## What the task asks
Starting at the first line of the data, print every line up to and including the one with "[00:00:02.23]", but no pictures.

## Exercise inputs
========

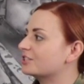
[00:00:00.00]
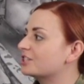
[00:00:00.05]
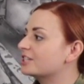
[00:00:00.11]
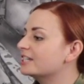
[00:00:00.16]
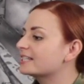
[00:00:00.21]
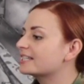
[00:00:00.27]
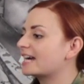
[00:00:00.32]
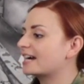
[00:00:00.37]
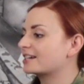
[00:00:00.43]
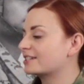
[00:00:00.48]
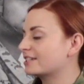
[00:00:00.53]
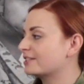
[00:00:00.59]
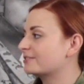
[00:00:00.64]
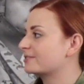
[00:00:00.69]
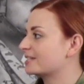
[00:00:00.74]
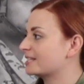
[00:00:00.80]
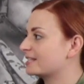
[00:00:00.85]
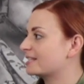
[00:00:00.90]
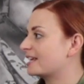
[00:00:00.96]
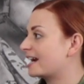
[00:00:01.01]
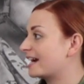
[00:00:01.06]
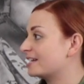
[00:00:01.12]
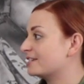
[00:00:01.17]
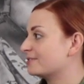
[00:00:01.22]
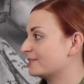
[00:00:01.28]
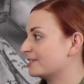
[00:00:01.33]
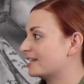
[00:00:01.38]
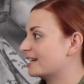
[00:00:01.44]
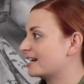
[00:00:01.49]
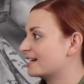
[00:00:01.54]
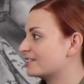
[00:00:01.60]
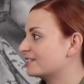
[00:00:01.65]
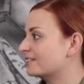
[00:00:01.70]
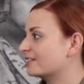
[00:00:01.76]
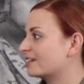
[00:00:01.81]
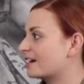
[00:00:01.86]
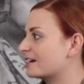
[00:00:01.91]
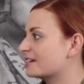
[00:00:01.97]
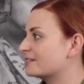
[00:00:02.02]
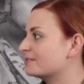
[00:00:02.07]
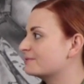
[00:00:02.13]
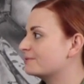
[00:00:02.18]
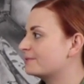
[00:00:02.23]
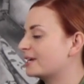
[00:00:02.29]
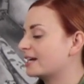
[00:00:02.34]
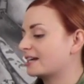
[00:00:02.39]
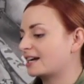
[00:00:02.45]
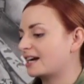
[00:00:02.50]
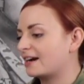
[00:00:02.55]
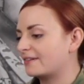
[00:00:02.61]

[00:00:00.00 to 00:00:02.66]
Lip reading: she's actually the reason that I joined the National Guard. We had a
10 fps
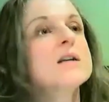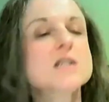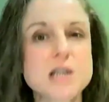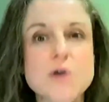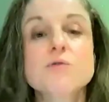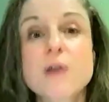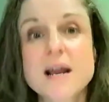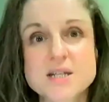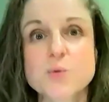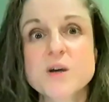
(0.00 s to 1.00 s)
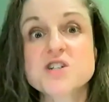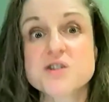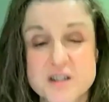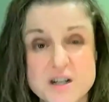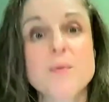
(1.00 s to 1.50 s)
slow the rate at which
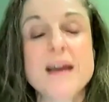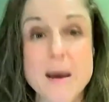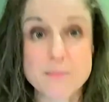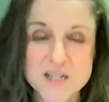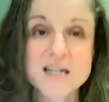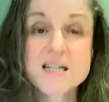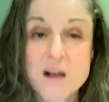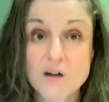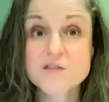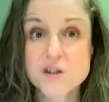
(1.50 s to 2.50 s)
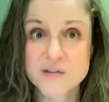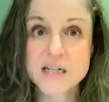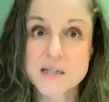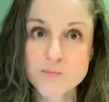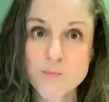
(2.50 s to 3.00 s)
your stomach empties after you've
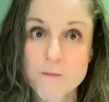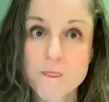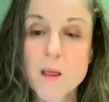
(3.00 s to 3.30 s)
eaten.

========

## Worked solution
[00:00:00.00]
[00:00:00.05]
[00:00:00.11]
[00:00:00.16]
[00:00:00.21]
[00:00:00.27]
[00:00:00.32]
[00:00:00.37]
[00:00:00.43]
[00:00:00.48]
[00:00:00.53]
[00:00:00.59]
[00:00:00.64]
[00:00:00.69]
[00:00:00.74]
[00:00:00.80]
[00:00:00.85]
[00:00:00.90]
[00:00:00.96]
[00:00:01.01]
[00:00:01.06]
[00:00:01.12]
[00:00:01.17]
[00:00:01.22]
[00:00:01.28]
[00:00:01.33]
[00:00:01.38]
[00:00:01.44]
[00:00:01.49]
[00:00:01.54]
[00:00:01.60]
[00:00:01.65]
[00:00:01.70]
[00:00:01.76]
[00:00:01.81]
[00:00:01.86]
[00:00:01.91]
[00:00:01.97]
[00:00:02.02]
[00:00:02.07]
[00:00:02.13]
[00:00:02.18]
[00:00:02.23]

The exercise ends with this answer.